#### Given records ####

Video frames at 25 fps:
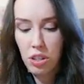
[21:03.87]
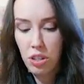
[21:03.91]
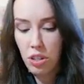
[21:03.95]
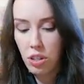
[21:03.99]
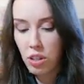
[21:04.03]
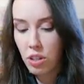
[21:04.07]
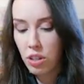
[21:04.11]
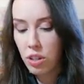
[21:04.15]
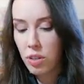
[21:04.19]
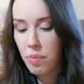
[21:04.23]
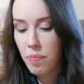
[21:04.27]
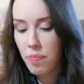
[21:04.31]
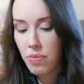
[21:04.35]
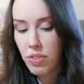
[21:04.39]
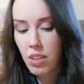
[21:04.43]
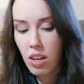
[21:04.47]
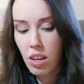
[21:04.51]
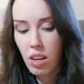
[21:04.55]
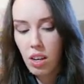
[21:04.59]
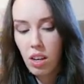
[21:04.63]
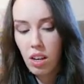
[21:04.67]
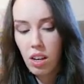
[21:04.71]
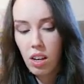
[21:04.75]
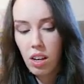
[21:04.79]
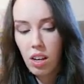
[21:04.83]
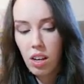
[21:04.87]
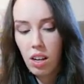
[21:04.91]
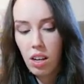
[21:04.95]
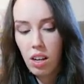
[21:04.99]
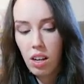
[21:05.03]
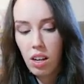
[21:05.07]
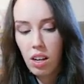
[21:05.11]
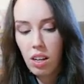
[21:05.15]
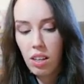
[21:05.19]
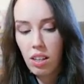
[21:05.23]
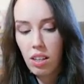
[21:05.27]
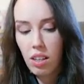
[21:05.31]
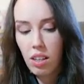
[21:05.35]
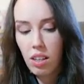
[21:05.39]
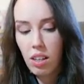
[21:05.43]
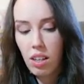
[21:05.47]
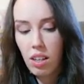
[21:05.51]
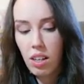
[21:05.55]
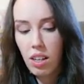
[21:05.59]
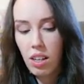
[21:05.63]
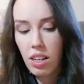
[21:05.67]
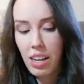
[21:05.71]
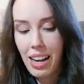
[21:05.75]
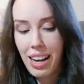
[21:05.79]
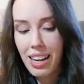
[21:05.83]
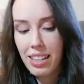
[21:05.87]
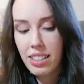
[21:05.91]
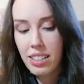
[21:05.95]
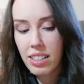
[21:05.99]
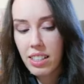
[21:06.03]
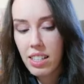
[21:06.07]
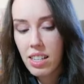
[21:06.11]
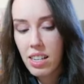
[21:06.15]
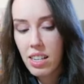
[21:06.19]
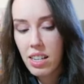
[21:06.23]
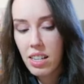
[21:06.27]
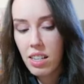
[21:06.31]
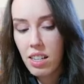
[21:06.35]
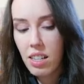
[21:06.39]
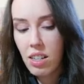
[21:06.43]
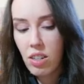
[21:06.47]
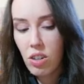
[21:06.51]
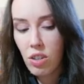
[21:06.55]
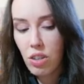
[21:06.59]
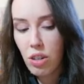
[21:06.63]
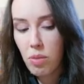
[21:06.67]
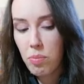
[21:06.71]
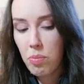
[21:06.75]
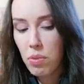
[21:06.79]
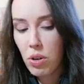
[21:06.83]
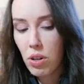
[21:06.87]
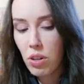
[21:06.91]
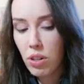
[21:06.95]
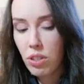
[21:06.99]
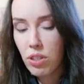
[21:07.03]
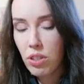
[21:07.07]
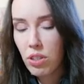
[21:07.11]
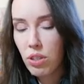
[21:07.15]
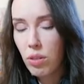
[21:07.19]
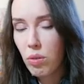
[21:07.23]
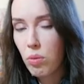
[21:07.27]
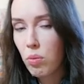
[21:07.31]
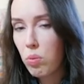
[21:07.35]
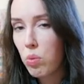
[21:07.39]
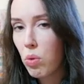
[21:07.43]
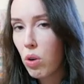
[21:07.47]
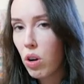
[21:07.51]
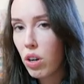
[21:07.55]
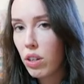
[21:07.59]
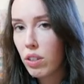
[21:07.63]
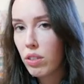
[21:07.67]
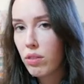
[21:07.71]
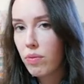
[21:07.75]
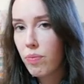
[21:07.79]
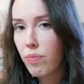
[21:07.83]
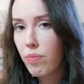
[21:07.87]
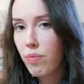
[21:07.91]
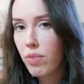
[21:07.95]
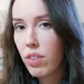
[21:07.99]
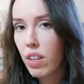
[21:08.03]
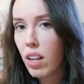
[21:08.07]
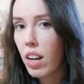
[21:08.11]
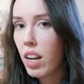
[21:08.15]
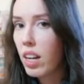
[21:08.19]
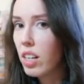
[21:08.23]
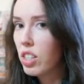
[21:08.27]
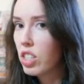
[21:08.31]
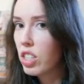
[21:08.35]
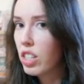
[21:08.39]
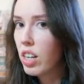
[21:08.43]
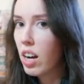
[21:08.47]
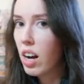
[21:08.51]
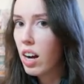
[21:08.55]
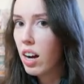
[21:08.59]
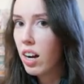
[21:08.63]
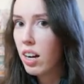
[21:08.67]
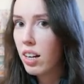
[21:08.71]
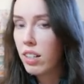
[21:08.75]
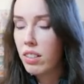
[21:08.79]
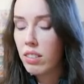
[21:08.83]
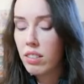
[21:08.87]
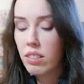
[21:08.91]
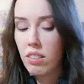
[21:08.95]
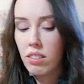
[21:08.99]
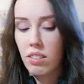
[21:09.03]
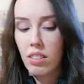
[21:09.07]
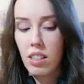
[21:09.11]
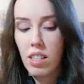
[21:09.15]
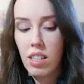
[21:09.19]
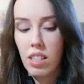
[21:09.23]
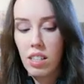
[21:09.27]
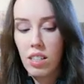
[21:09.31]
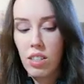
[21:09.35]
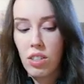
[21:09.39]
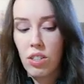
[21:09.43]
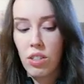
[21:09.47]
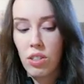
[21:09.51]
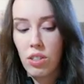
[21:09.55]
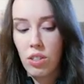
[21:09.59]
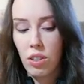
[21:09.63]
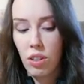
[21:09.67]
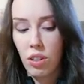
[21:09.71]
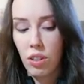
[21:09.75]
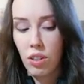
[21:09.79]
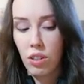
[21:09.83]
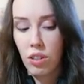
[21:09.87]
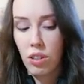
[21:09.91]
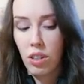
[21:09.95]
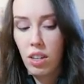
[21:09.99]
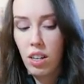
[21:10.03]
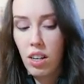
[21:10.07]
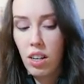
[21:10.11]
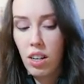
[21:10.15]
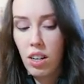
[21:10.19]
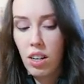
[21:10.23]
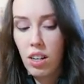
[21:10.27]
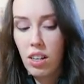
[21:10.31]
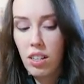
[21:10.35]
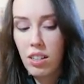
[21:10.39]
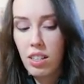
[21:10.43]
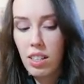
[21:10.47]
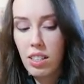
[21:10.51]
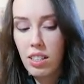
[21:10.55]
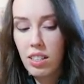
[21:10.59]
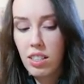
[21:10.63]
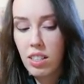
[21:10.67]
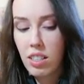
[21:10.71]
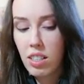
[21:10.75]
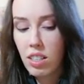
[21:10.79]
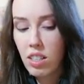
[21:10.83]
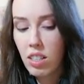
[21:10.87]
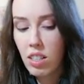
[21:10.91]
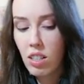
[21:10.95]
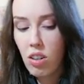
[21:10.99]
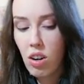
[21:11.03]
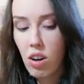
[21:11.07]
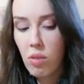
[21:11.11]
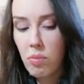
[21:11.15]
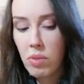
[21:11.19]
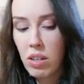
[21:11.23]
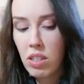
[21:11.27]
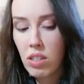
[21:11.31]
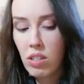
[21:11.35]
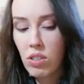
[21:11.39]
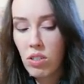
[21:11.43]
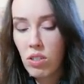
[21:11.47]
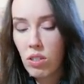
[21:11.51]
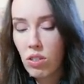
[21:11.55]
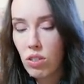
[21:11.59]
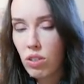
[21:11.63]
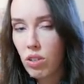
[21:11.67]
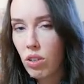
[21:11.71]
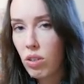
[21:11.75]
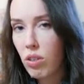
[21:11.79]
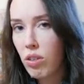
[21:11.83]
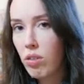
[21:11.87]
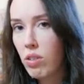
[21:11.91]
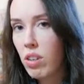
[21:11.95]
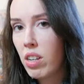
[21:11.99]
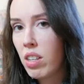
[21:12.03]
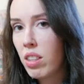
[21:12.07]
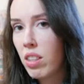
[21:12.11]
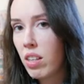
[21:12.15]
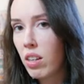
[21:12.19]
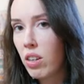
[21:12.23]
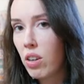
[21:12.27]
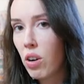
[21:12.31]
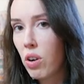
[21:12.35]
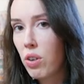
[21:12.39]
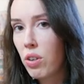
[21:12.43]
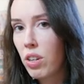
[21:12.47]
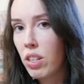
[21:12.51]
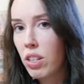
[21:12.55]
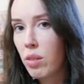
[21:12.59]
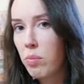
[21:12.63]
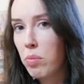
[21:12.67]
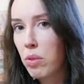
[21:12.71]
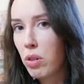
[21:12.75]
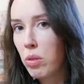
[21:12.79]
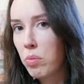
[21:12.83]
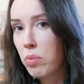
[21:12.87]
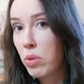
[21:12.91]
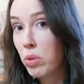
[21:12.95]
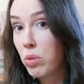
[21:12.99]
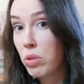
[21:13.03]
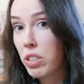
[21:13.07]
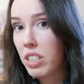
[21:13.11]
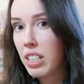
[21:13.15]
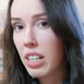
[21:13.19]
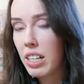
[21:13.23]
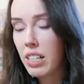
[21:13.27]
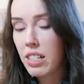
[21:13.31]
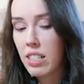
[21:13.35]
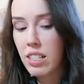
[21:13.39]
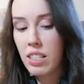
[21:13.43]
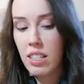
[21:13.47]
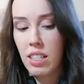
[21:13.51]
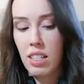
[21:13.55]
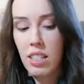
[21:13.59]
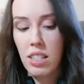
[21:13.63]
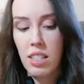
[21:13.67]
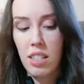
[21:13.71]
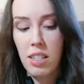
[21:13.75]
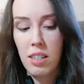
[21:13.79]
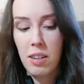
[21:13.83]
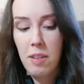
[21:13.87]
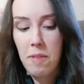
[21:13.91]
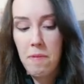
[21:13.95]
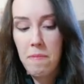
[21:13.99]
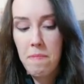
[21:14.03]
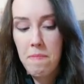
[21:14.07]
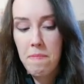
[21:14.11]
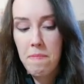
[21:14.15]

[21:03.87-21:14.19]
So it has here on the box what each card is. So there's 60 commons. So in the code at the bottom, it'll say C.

####

Aim of the exercise: What is needed is a verbatim transcription of the records, minus the pictures.

Output for this task:
Video frames at 25 fps:
[21:03.87]
[21:03.91]
[21:03.95]
[21:03.99]
[21:04.03]
[21:04.07]
[21:04.11]
[21:04.15]
[21:04.19]
[21:04.23]
[21:04.27]
[21:04.31]
[21:04.35]
[21:04.39]
[21:04.43]
[21:04.47]
[21:04.51]
[21:04.55]
[21:04.59]
[21:04.63]
[21:04.67]
[21:04.71]
[21:04.75]
[21:04.79]
[21:04.83]
[21:04.87]
[21:04.91]
[21:04.95]
[21:04.99]
[21:05.03]
[21:05.07]
[21:05.11]
[21:05.15]
[21:05.19]
[21:05.23]
[21:05.27]
[21:05.31]
[21:05.35]
[21:05.39]
[21:05.43]
[21:05.47]
[21:05.51]
[21:05.55]
[21:05.59]
[21:05.63]
[21:05.67]
[21:05.71]
[21:05.75]
[21:05.79]
[21:05.83]
[21:05.87]
[21:05.91]
[21:05.95]
[21:05.99]
[21:06.03]
[21:06.07]
[21:06.11]
[21:06.15]
[21:06.19]
[21:06.23]
[21:06.27]
[21:06.31]
[21:06.35]
[21:06.39]
[21:06.43]
[21:06.47]
[21:06.51]
[21:06.55]
[21:06.59]
[21:06.63]
[21:06.67]
[21:06.71]
[21:06.75]
[21:06.79]
[21:06.83]
[21:06.87]
[21:06.91]
[21:06.95]
[21:06.99]
[21:07.03]
[21:07.07]
[21:07.11]
[21:07.15]
[21:07.19]
[21:07.23]
[21:07.27]
[21:07.31]
[21:07.35]
[21:07.39]
[21:07.43]
[21:07.47]
[21:07.51]
[21:07.55]
[21:07.59]
[21:07.63]
[21:07.67]
[21:07.71]
[21:07.75]
[21:07.79]
[21:07.83]
[21:07.87]
[21:07.91]
[21:07.95]
[21:07.99]
[21:08.03]
[21:08.07]
[21:08.11]
[21:08.15]
[21:08.19]
[21:08.23]
[21:08.27]
[21:08.31]
[21:08.35]
[21:08.39]
[21:08.43]
[21:08.47]
[21:08.51]
[21:08.55]
[21:08.59]
[21:08.63]
[21:08.67]
[21:08.71]
[21:08.75]
[21:08.79]
[21:08.83]
[21:08.87]
[21:08.91]
[21:08.95]
[21:08.99]
[21:09.03]
[21:09.07]
[21:09.11]
[21:09.15]
[21:09.19]
[21:09.23]
[21:09.27]
[21:09.31]
[21:09.35]
[21:09.39]
[21:09.43]
[21:09.47]
[21:09.51]
[21:09.55]
[21:09.59]
[21:09.63]
[21:09.67]
[21:09.71]
[21:09.75]
[21:09.79]
[21:09.83]
[21:09.87]
[21:09.91]
[21:09.95]
[21:09.99]
[21:10.03]
[21:10.07]
[21:10.11]
[21:10.15]
[21:10.19]
[21:10.23]
[21:10.27]
[21:10.31]
[21:10.35]
[21:10.39]
[21:10.43]
[21:10.47]
[21:10.51]
[21:10.55]
[21:10.59]
[21:10.63]
[21:10.67]
[21:10.71]
[21:10.75]
[21:10.79]
[21:10.83]
[21:10.87]
[21:10.91]
[21:10.95]
[21:10.99]
[21:11.03]
[21:11.07]
[21:11.11]
[21:11.15]
[21:11.19]
[21:11.23]
[21:11.27]
[21:11.31]
[21:11.35]
[21:11.39]
[21:11.43]
[21:11.47]
[21:11.51]
[21:11.55]
[21:11.59]
[21:11.63]
[21:11.67]
[21:11.71]
[21:11.75]
[21:11.79]
[21:11.83]
[21:11.87]
[21:11.91]
[21:11.95]
[21:11.99]
[21:12.03]
[21:12.07]
[21:12.11]
[21:12.15]
[21:12.19]
[21:12.23]
[21:12.27]
[21:12.31]
[21:12.35]
[21:12.39]
[21:12.43]
[21:12.47]
[21:12.51]
[21:12.55]
[21:12.59]
[21:12.63]
[21:12.67]
[21:12.71]
[21:12.75]
[21:12.79]
[21:12.83]
[21:12.87]
[21:12.91]
[21:12.95]
[21:12.99]
[21:13.03]
[21:13.07]
[21:13.11]
[21:13.15]
[21:13.19]
[21:13.23]
[21:13.27]
[21:13.31]
[21:13.35]
[21:13.39]
[21:13.43]
[21:13.47]
[21:13.51]
[21:13.55]
[21:13.59]
[21:13.63]
[21:13.67]
[21:13.71]
[21:13.75]
[21:13.79]
[21:13.83]
[21:13.87]
[21:13.91]
[21:13.95]
[21:13.99]
[21:14.03]
[21:14.07]
[21:14.11]
[21:14.15]

[21:03.87-21:14.19]
So it has here on the box what each card is. So there's 60 commons. So in the code at the bottom, it'll say C.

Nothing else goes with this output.